Now that we have a trained model we can start classifying data as it flows in. For this we can re-use the app we used for data gathering. As it already writes to a file whenever new data flows in we can have our Python application monitor the directory and read the last touched file. Then take the last 3 seconds and feed it into the classifier (cleaned up a bit for readability):

data_feed = arguments['--data']

if data_feed:
    print "Monitoring folder " + data_feed
    while True:
        try:
            all_files_in_df = map(lambda f: os.path.join(data_feed, f), os.listdir(data_feed))
            data_file = max(all_files_in_df, key = os.path.getmtime)

            sample = sample_file(data_file)
            # get 6 seconds * 30 samples
            sample.keep_last_lines(180)
            samples = sample.get_samples()

            # dump the classification into a file
            pr = clf.predict(samples)
            with open('../data-gathering/classification', 'w') as f:
                f.truncate()
                f.write(str(pr))
        except:
            print "Unexpected error", sys.exc_info()[0]

        time.sleep(1)

This reads data from the data-gathering application, and writes the result from the classifier back to a file, looking something like this, where the numbers on the right are the most recent:

[0 2 2 2 0 0 0 1 1 0 1 0 0 0 0 0 2 2 2 2 2 2 2 2 2 2 2 2 2 2]

0=sitting, 1=walking, 2=dancing

In the node.js app we can monitor the classification file, and then send this data over a web socket to a web browser to visualise the movement:

fs.watch('./classification', function(curr, prev) {
  fs.readFile('./classification', 'utf-8', function(err, data) {
    if (err) {
      return console.error('Cannot read classification file', err);
    }
    broadcast(JSON.stringify({
      type: 'classification',
      classification: data.match(/\d/g)
    }));
  });
});

Based on that we can create a simple web page that then shows this data to the user, giving live feedback on what the classifier thinks he’s doing at this very moment!

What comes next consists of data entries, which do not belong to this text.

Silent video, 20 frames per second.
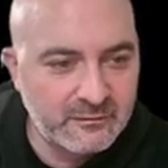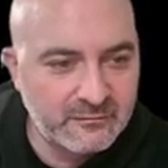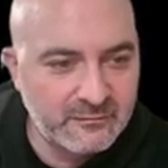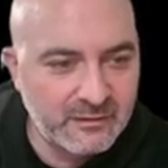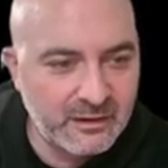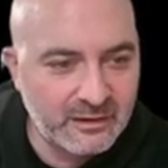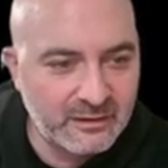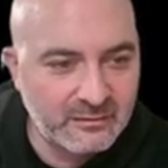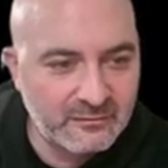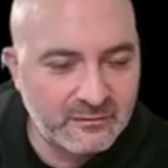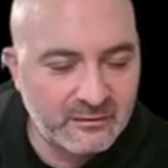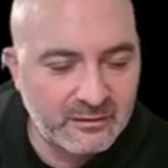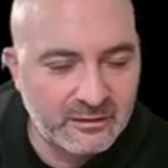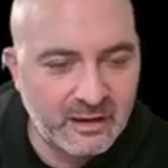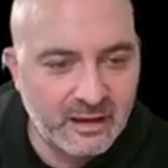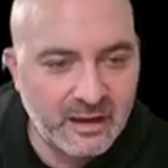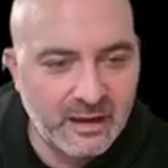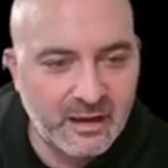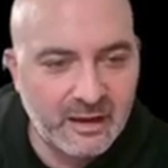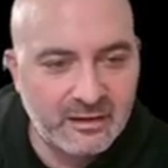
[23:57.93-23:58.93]
Continue.
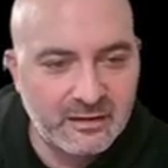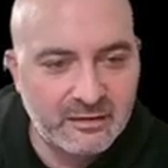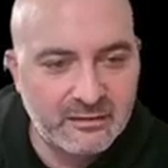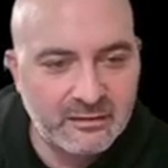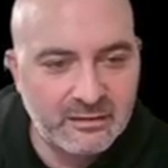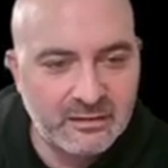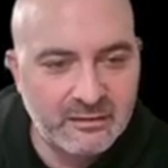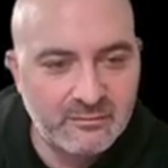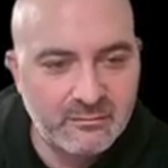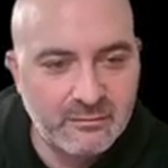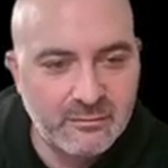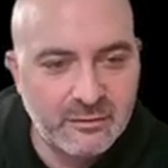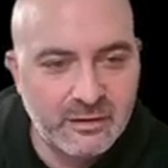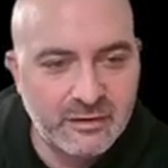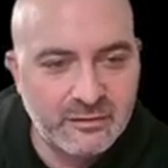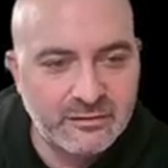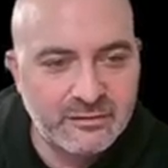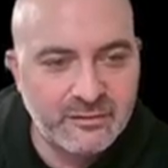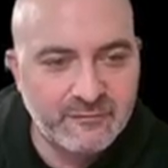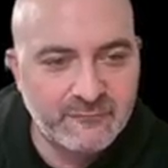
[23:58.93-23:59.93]
Yeah, he
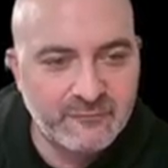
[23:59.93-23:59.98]
missed the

The classifier giving live feedback on the computer screen on what the model thinks Jan is doing. This is all based on just one axis of his phone’s gyroscope in his front pocket.

Conclusion

We were incredibly surprised how far we managed to get in 36 hours. The classifier is rough around the edges, and more training data probably helps, it’s surprising to see how well the classifier already manages to distinguish movement. It’s even more surprising to see that we even managed to get proper results by just using one out of the six axes. Just imagine how much better this can get with more data. Machine learning is really maturing.

I’d like to encourage everyone reading this to actually try our project. We already trained the model, and all code and instructions are listed in this GitHub repo. You’ll just need a phone. Of course you can just throw away our model and use our code to train a completely new one. To get you started we already included some data of people walking up the stairs. Try feeding that data into the model, and see what happens. We’d love to see your results!